Threads, timing

linux-assembly.vger.kernel.org archive mirror
 help / color / mirror / Atom feed

* Threads, timing
@ 2002-10-07  7:07 Lada 'Ray' Lostak
  2002-10-07 16:28 ` Jason Borden
  0 siblings, 1 reply; 3+ messages in thread
From: Lada 'Ray' Lostak @ 2002-10-07  7:07 UTC (permalink / raw)
  To: linux-assembly

Hi there :o)

    I have small advanced problem about threads and sync. As you may
remeber, we are porting huge application to linux. It is not problem at all,
because we expect applications to be ported, so, it is ready. But right now,
we don't know, if we can use more 'optimized' way for sync objects, because
we don't know, if we can implement on linuxes. On linuxes, we don't use
glibc at all, we use direct kernel calls (except sysdep components, such as
database wrappers and other - they are compiled standalone). I don't want to
flamewar about this (as usually :) bt it is done for shariong binaries acros
more OS and one CPU.

    My situation: I have own sync objects (mutex, events, semaphore, rwguard
and others). Let's look closely only on mutex. Mutex allows ONE thread to
access shared datas. This thread can 'lock' mutex in recursion. if 10x
'lock' then 10x leave need to be called ofcourse.

    Our 'sysdep' part of code implement '2' basic things:

1. 'thread'
2. 'core sycn object'

(1) implement function like: suspend thread (another), resume, and similar
(it is pretty easy to implement)
(2) implement 4 functions like: create/destroy/wait/signal. If wait is
called ans object is in non-signalized state, it 'waits' execution, before
some another threads call 'signal'. This can be easily implement by sigwait
and other signal functions.

We also uses 'spin locks' (lock + cmpxchg instruction). Spin lock allows:
'try enter' 'enter' (and if not spin is not free, then switch to some
another thred - delay execustion), and finally 'leave'.

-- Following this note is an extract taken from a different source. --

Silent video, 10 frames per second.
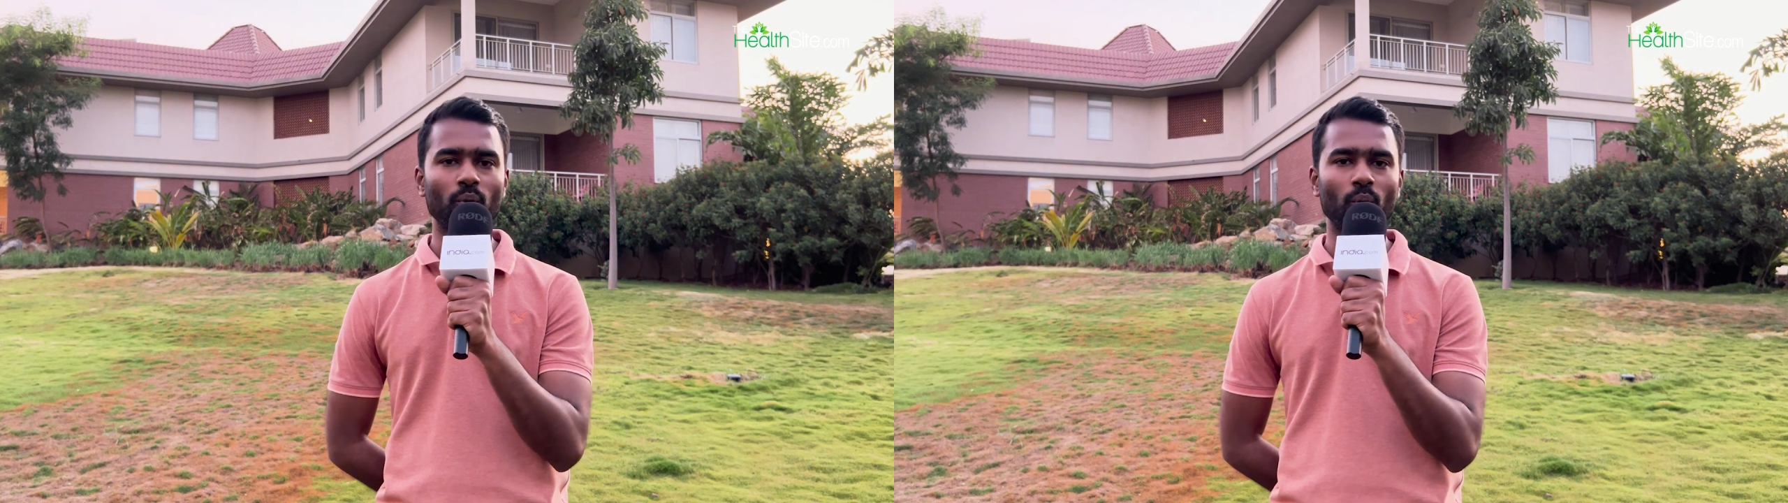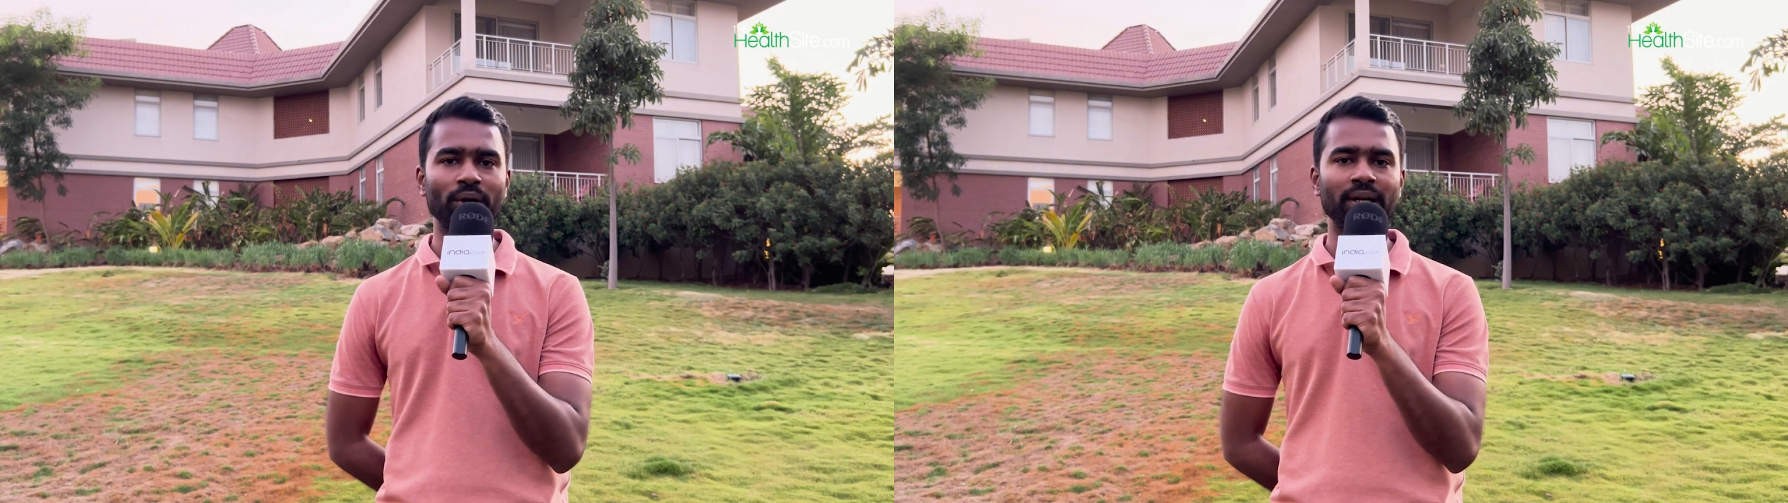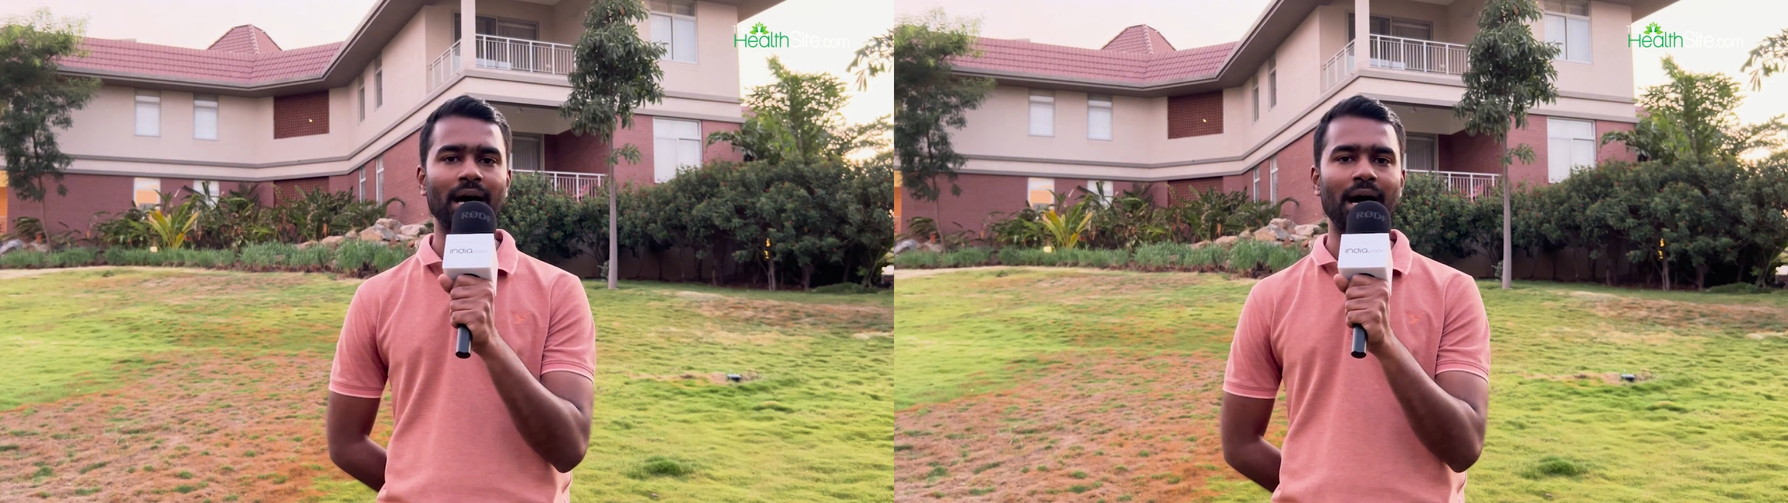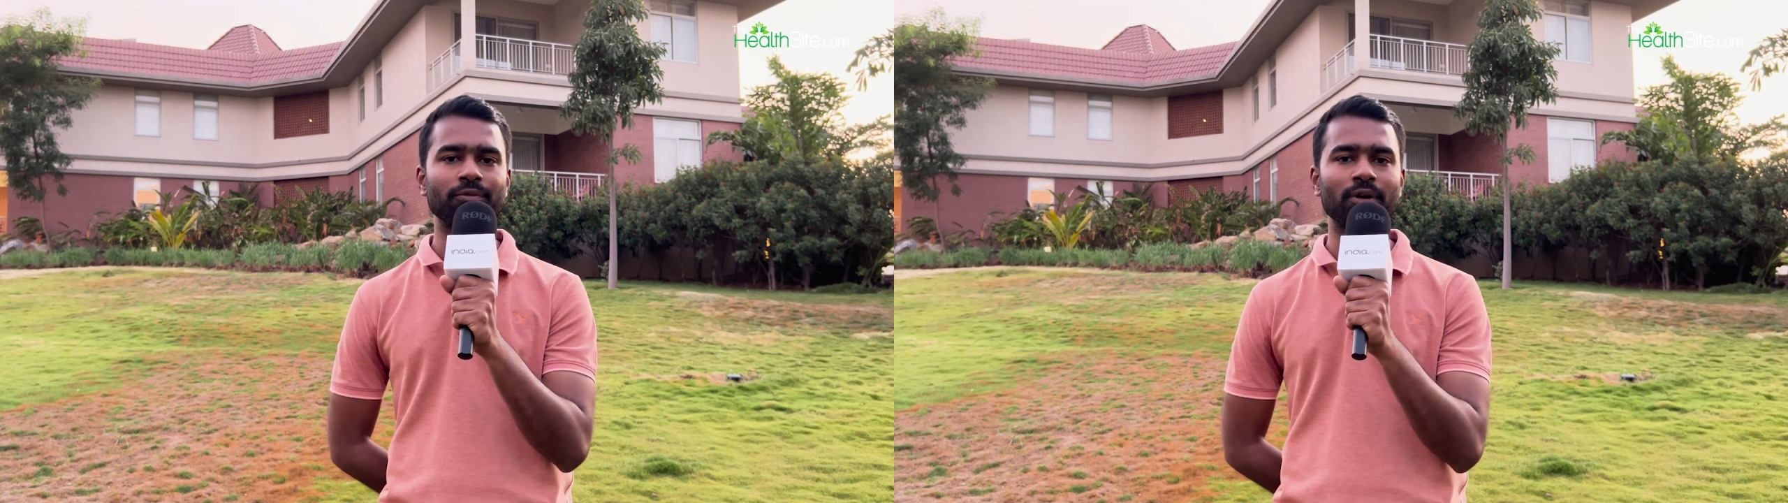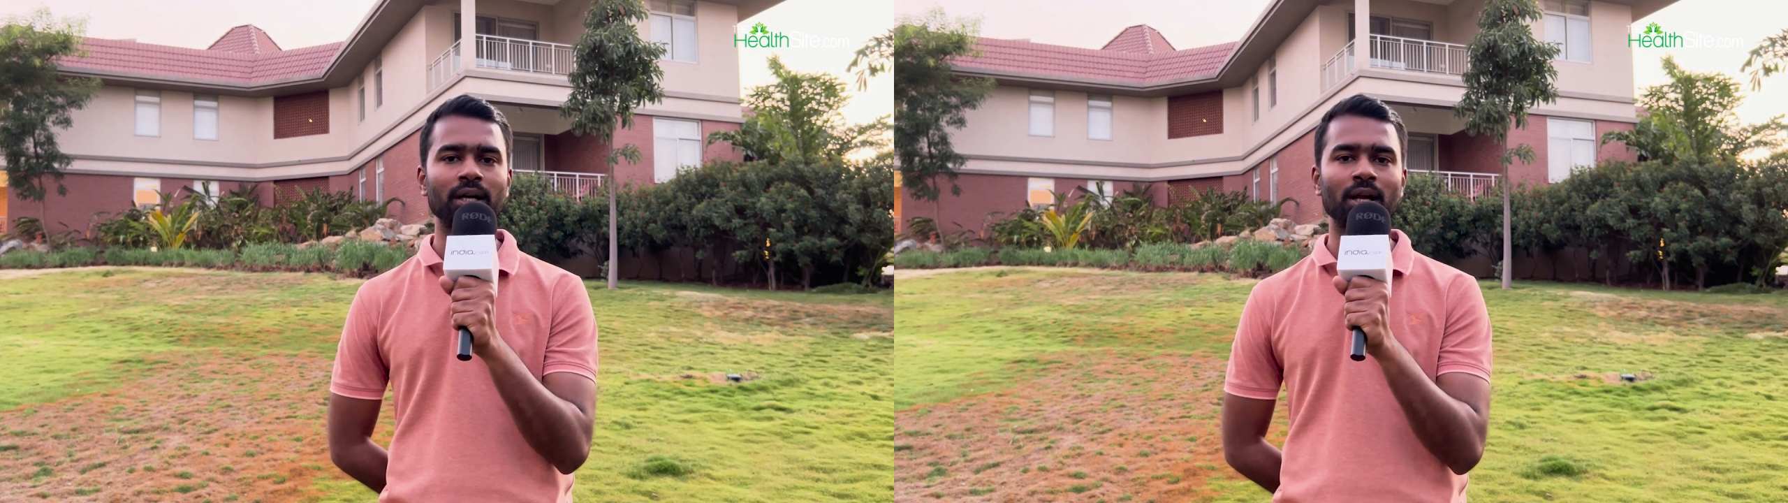
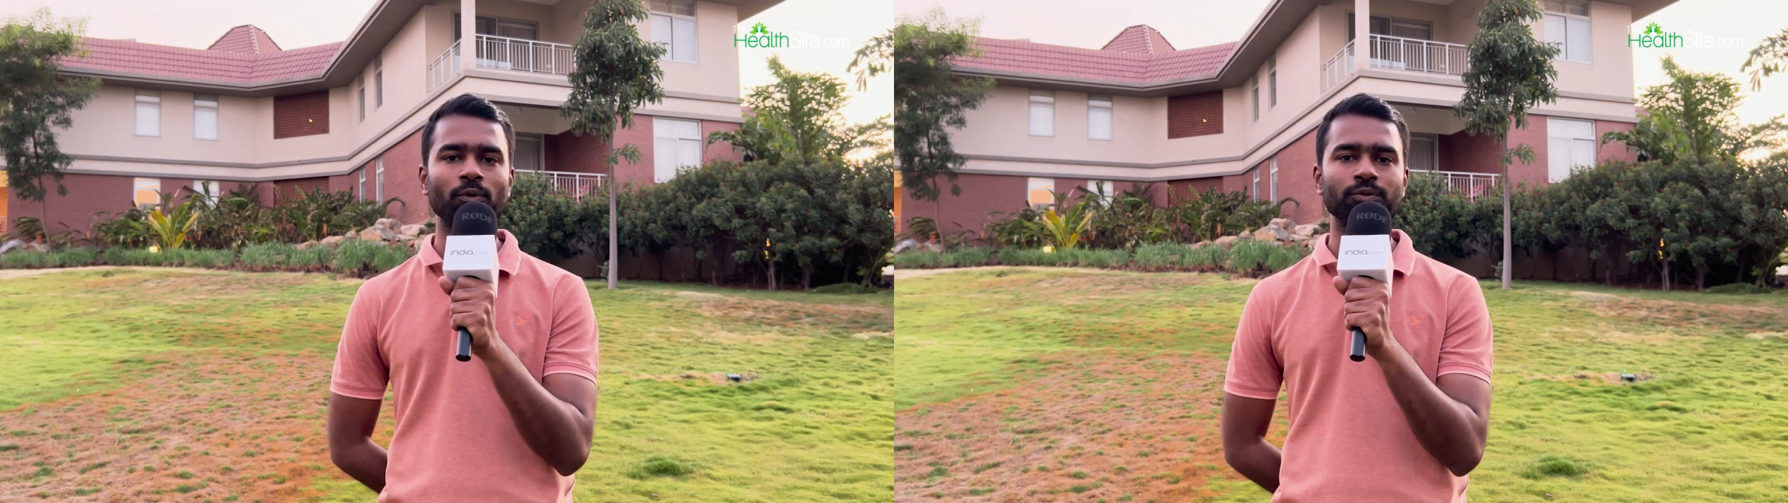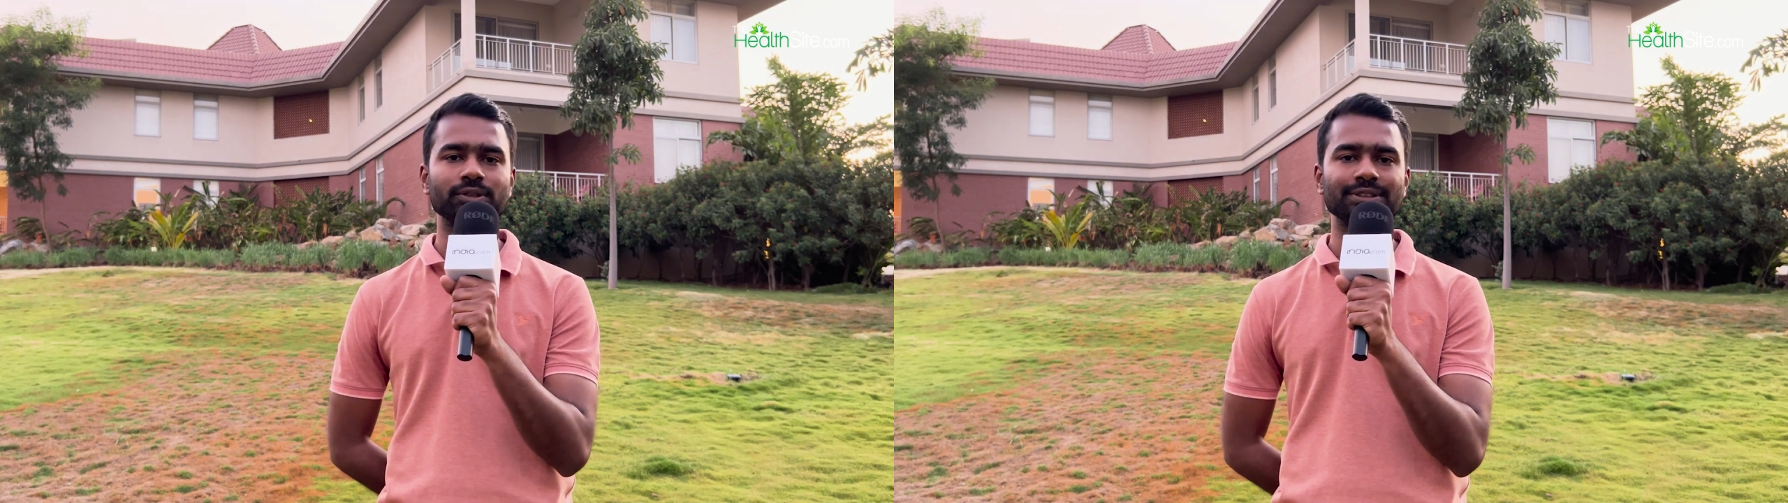1.5 hours of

My problem is in race condition. We fixed all race condition and our sync
objects run pretty well (at windoze they are much faster than oririginal
Win32 API ones :)

But there is a way, how to make it faster. I will in fast explain, how mutex
works (it is clean, but it is needed to show my race condition). I will
welcome any ideas, how to make code better, if you will have any :o)

Last thing before we will start 'critical section' is implemented by system
depenend thing (2). It is verry simple code and I don't think I need to
paste it here (but I can ofcourse). There are no race condition or problems
in (2). To imagine, source code of (2) have ~60 lines and (1) ~450 (it
includes creating threads, all other function related to threads). Linux
port will have (1) smaller and (2) bigger :)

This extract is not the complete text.